Local variables have the scope of a single function or block, instance variables have the
scope of an object (like member variables), *class* variables have the scope of a class and are
shared between all instances of that class (like static variables), and *global* variables
have the scope of the entire program.
.. list-table:: Variable classes
:header-rows: 1
* - CodeQL class
- Description and main predicates
* - ``Variable``
- A variable declared in a scope.
- `getName()`, `hasName(name)` - Gets the name of this variable.
- `getDeclaringScope()` - Gets the scope this variable is declared in.
- `getAnAccess()` - Gets an access to this variable.
* - ``LocalVariable``
- A local variable.
* - ``InstanceVariable``
- An instance variable.
* - ``ClassVariable``
- A class variable.
* - ``GlobalVariable``
- A global variable.
The following example finds all class variables in the class `StaticController`:
.. code-block:: ql
import codeql.ruby.AST
from ClassDeclaration cd, ClassVariable v
where
v.getDeclaringScope() = cd and
cd.getName() = "StaticController"
select v, "This is a static variable in 'StaticController'."
Variable accesses are the uses of a variable in the source code.

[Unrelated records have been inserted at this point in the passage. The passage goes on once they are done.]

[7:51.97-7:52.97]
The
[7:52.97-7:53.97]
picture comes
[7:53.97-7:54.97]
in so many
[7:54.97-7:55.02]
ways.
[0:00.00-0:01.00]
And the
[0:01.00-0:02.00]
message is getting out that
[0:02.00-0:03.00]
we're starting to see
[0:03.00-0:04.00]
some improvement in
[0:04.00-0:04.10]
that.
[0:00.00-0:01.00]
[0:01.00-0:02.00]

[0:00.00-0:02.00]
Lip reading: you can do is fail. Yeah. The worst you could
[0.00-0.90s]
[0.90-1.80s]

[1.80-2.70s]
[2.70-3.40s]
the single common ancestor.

Note that variables, and *uses* of variables are different concepts.
Variables are modelled using the ``Variable`` class, whereas uses of the variable are modelled using the ``VariableAccess`` class.
``Variable.getAnAccess()`` gets the accesses of a variable.

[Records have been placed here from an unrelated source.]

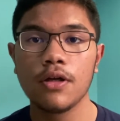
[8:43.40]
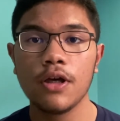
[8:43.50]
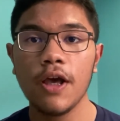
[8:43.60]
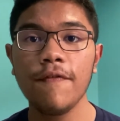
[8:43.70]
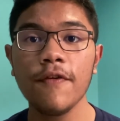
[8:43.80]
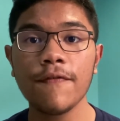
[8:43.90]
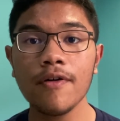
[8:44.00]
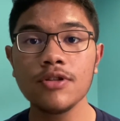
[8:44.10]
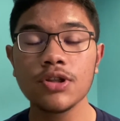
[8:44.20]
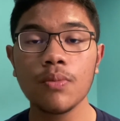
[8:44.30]
If you
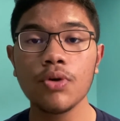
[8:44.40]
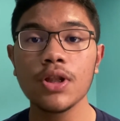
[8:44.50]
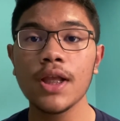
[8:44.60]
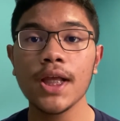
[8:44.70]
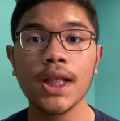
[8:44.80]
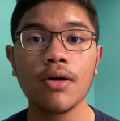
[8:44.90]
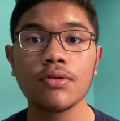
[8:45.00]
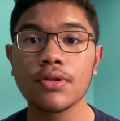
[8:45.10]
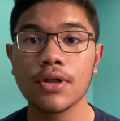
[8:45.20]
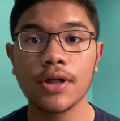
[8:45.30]
found someone laying down
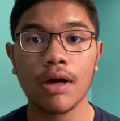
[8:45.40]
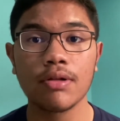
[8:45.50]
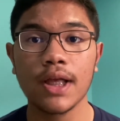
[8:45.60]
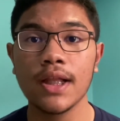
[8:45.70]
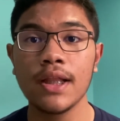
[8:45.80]
on the ground and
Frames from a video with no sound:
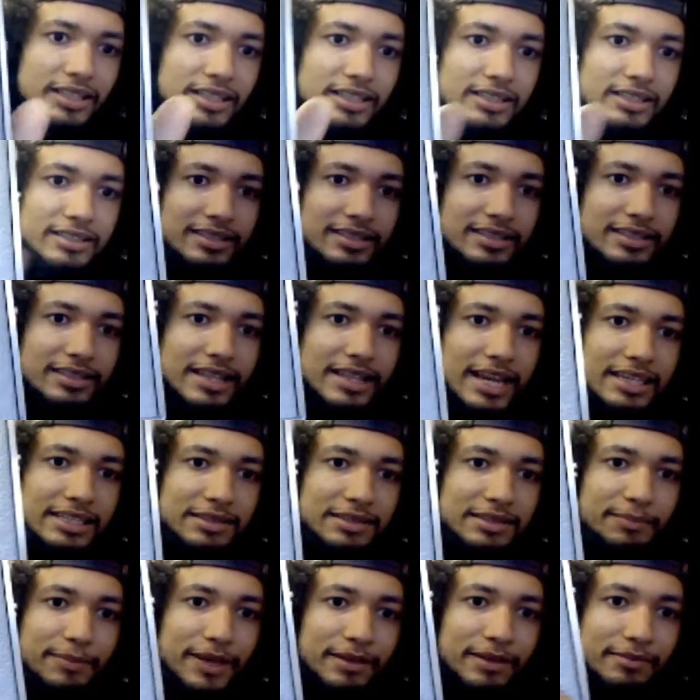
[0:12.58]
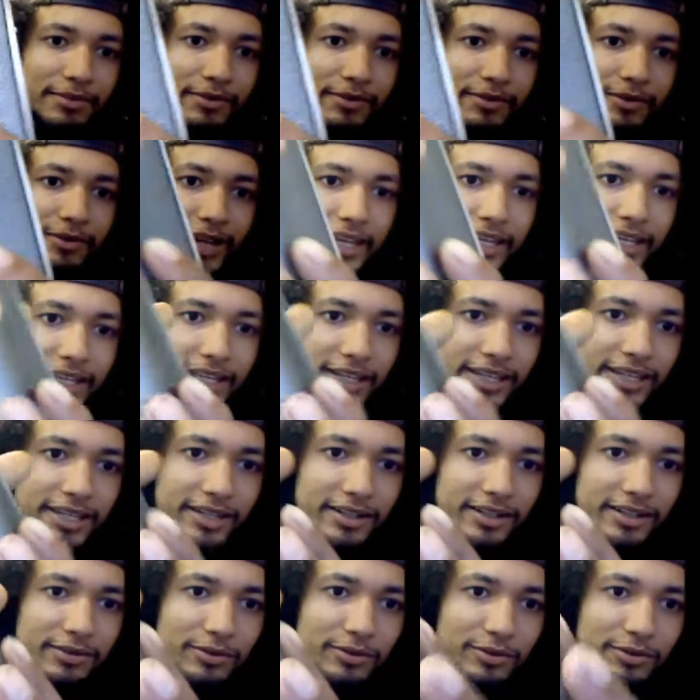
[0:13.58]
It's nice baby right
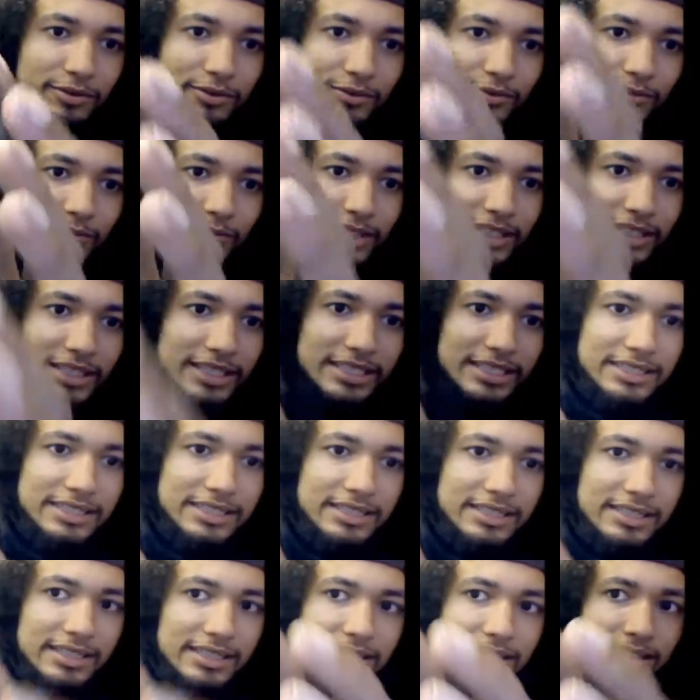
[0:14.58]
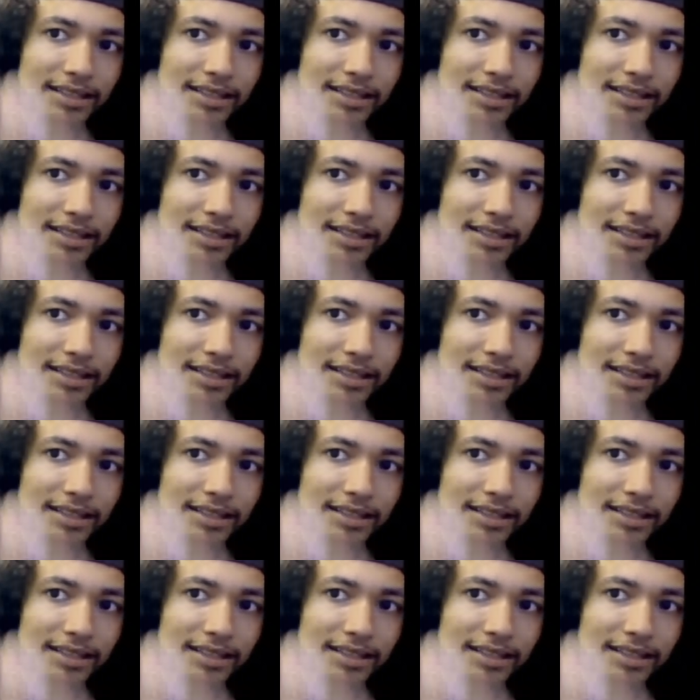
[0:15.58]
here with this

Variable accesses come in two types: *reads* of the variable (a ``ReadAccess``), and *writes* to the variable (a ``WriteAccess``).

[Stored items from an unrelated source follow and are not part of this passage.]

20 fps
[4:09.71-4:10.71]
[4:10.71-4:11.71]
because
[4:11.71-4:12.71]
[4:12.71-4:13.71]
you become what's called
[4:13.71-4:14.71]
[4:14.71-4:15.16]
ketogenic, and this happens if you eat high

Accesses are a type of expression, so extend the ``Expr`` class.
.. list-table:: Variable access classes
:header-rows: 1
* - CodeQL class
- Description and main predicates
* - ``VariableAccess``
- An access to a variable.
- `getVariable()` - Gets the variable that is accessed.
* - ``VariableReadAccess``
- An access to a variable where the value is read.
* - ``VariableWriteAccess``
- An access to a variable where the value is updated.
* - ``LocalVariableAccess``
- An access to a local variable.
* - ``LocalVariableWriteAccess``
- An access to a local variable where the value is updated.
* - ``LocalVariableReadAccess``
- An access to a local variable where the value is read.
* - ``GlobalVariableAccess``
- An access to a global variable where the value is updated.
* - ``InstanceVariableAccess``
- An access to a global variable where the value is read.
* - ``InstanceVariableReadAccess``
- An access to an instance variable.
* - ``InstanceVariableWriteAccess``
- An access to an instance variable where the value is updated.
* - ``ClassVariableAccess``
- An access to a class variable.
* - ``ClassVariableWriteAccess``
- An access to a class variable where the value is updated.
* - ``ClassVariableReadAccess``
- An access to a class variable where the value is read.
The following example finds writes to class variables in the class `StaticController`:
.. code-block:: ql
import codeql.ruby.AST
from ClassVariableWriteAccess write, ClassDeclaration cd, ClassVariable v
where
v.getDeclaringScope() = cd and
cd.getName() = "StaticController" and
write.getVariable() = v
select write, "'StaticController' class variable is written here."